ASSIGNED TASK ::
Reproduce word for word the lines between the one containing "[6.00-7.00s]" and the end of the entries below, both inclusive; leave out pictures.

EXERCISE INPUT ::
++++

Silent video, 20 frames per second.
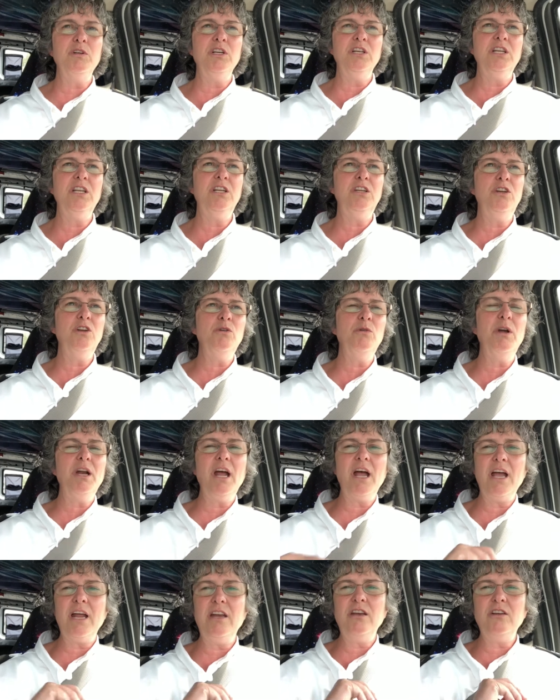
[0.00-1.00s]
And you know what?
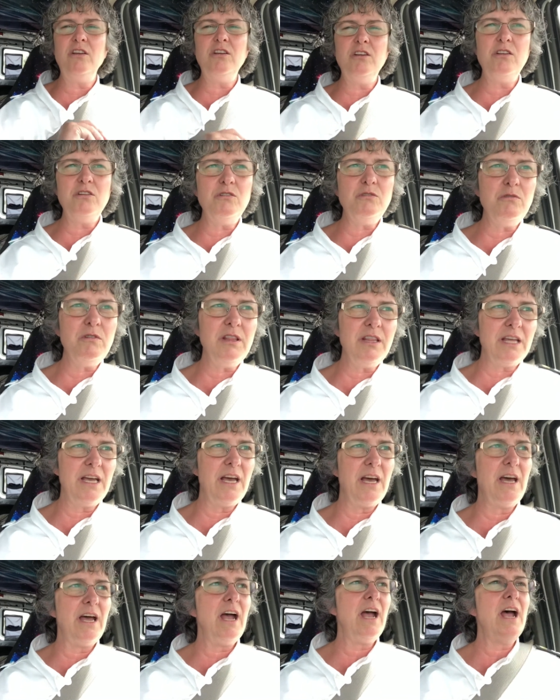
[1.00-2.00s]
I knew
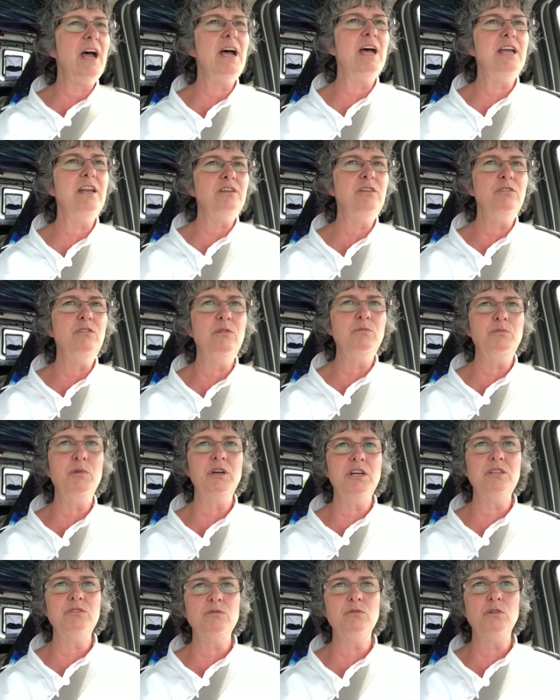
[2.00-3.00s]
that. I knew the
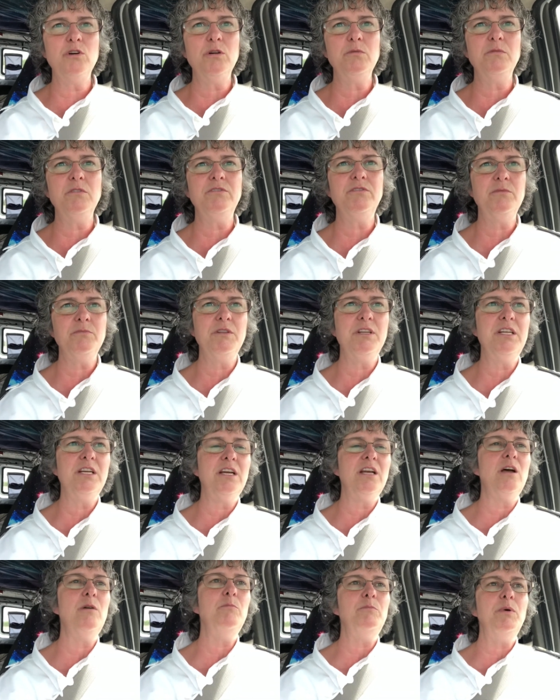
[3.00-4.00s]
brakes were horrible from the
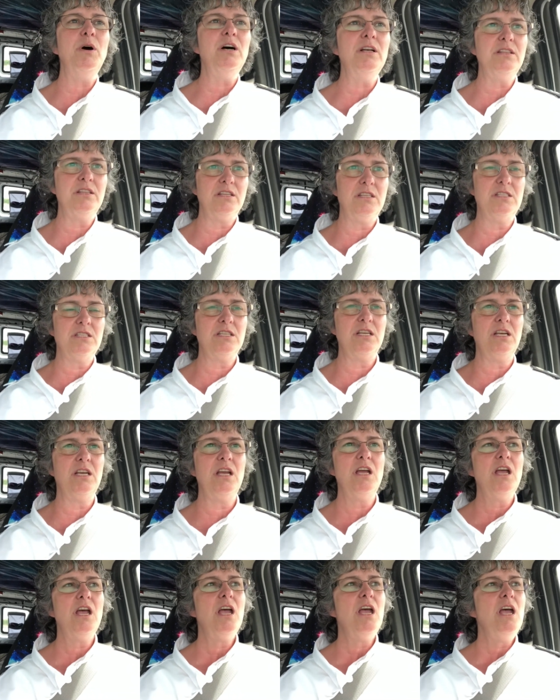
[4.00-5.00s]
day I bought this thing.
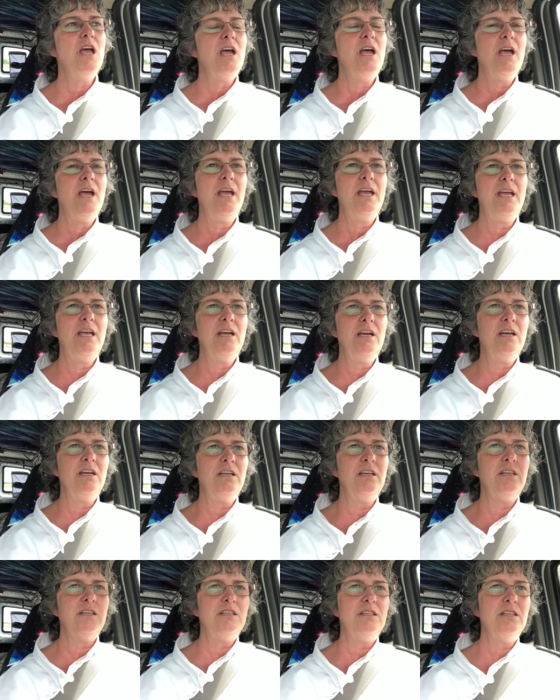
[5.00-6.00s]

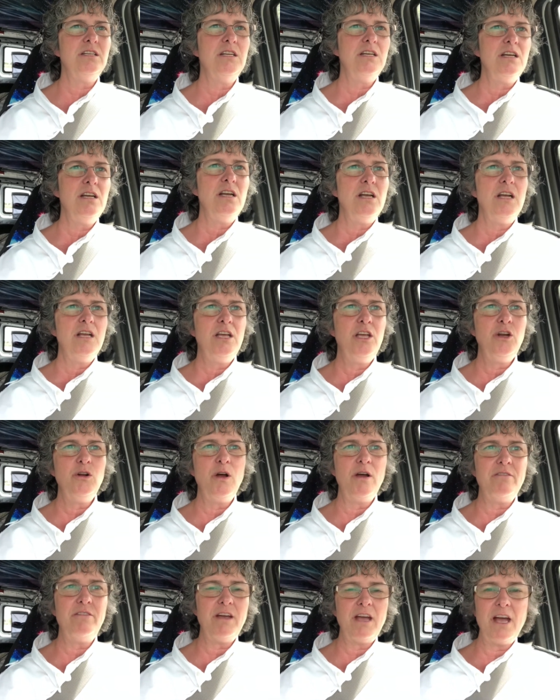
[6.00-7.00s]
And, you know,
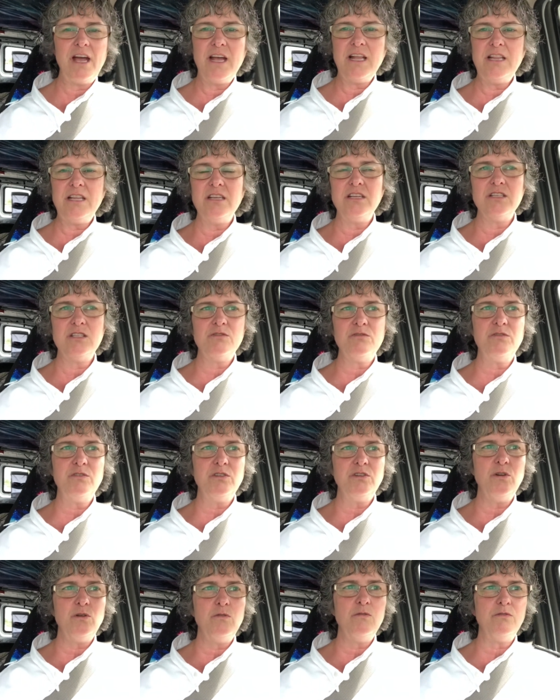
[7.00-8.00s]
I've had this
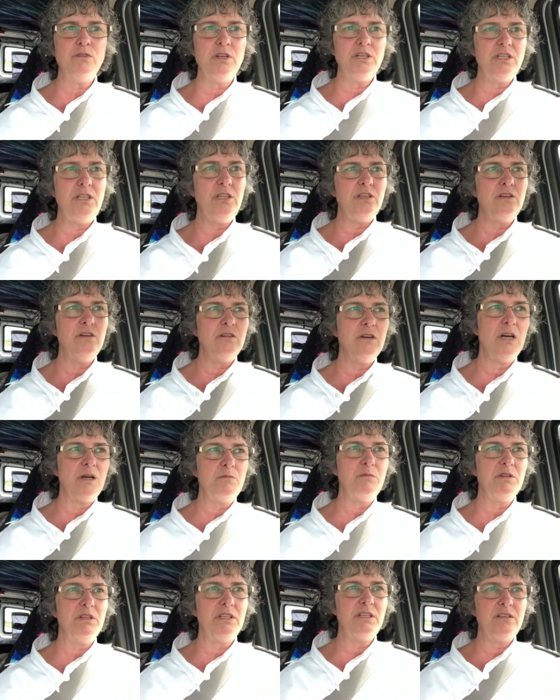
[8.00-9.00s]
for over a year, I
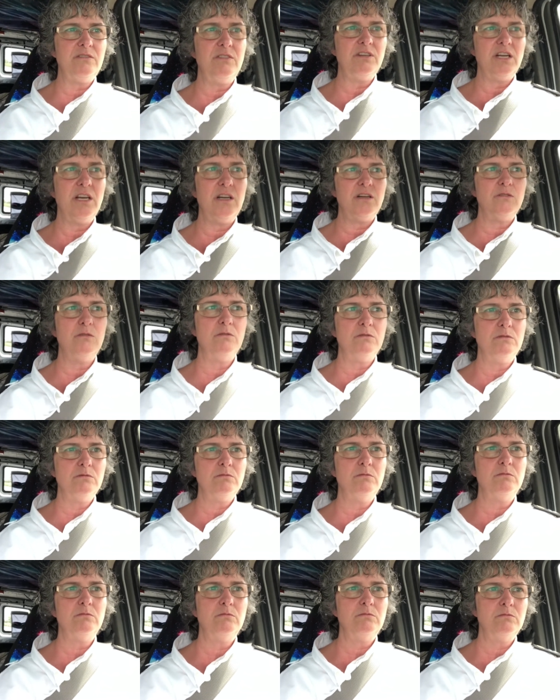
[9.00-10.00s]
believe now.
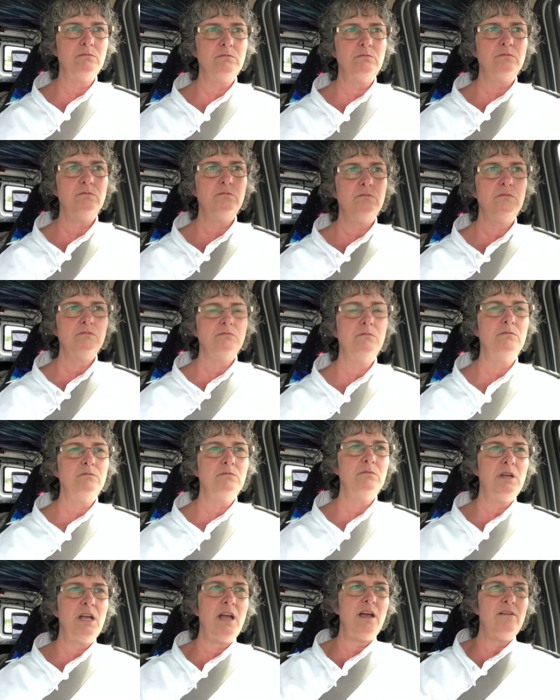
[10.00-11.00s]

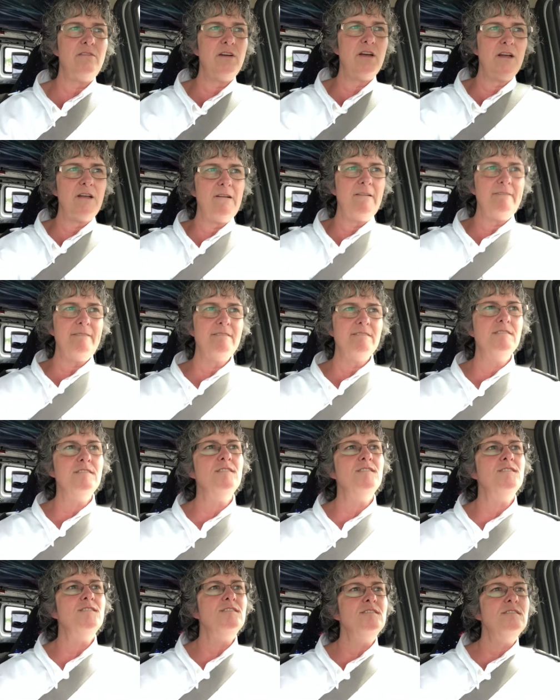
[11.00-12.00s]
Have I?
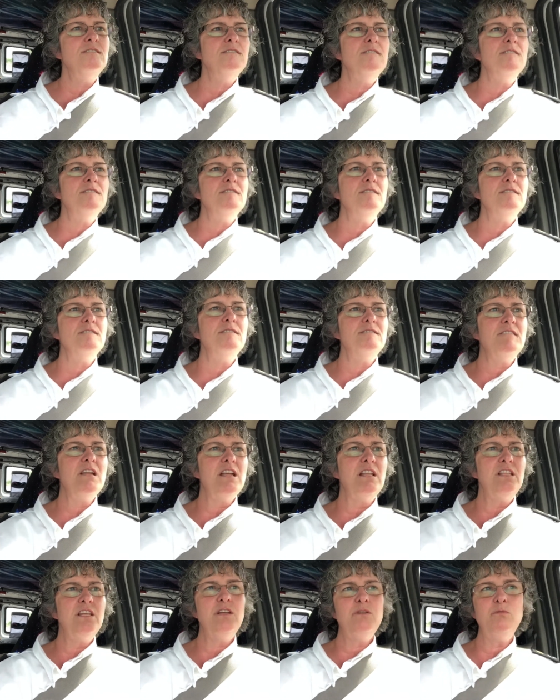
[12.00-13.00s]

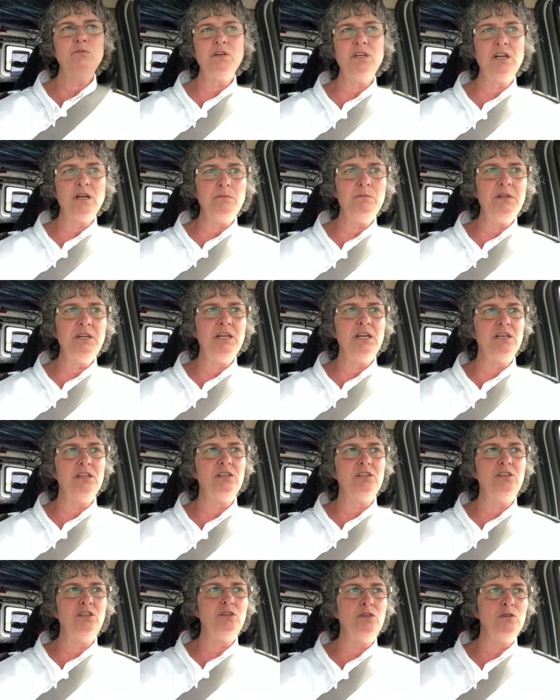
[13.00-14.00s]
I think we're coming on
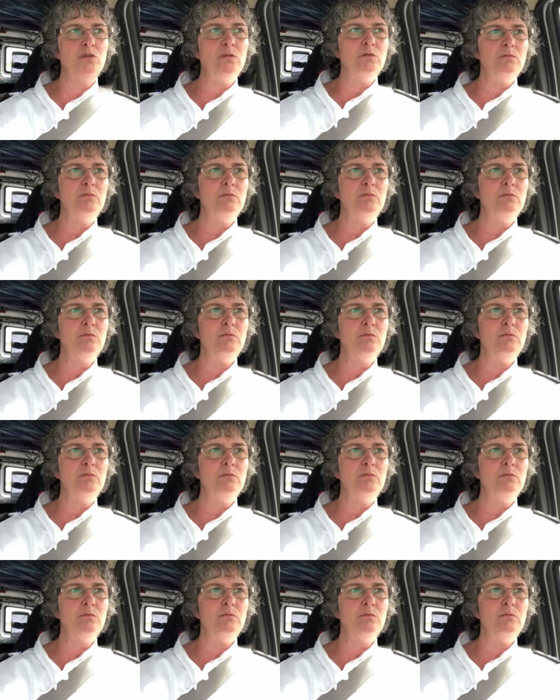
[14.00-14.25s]
a year.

++++

TASK ANSWER ::
[6.00-7.00s]
And, you know,
[7.00-8.00s]
I've had this
[8.00-9.00s]
for over a year, I
[9.00-10.00s]
believe now.
[10.00-11.00s]

[11.00-12.00s]
Have I?
[12.00-13.00s]

[13.00-14.00s]
I think we're coming on
[14.00-14.25s]
a year.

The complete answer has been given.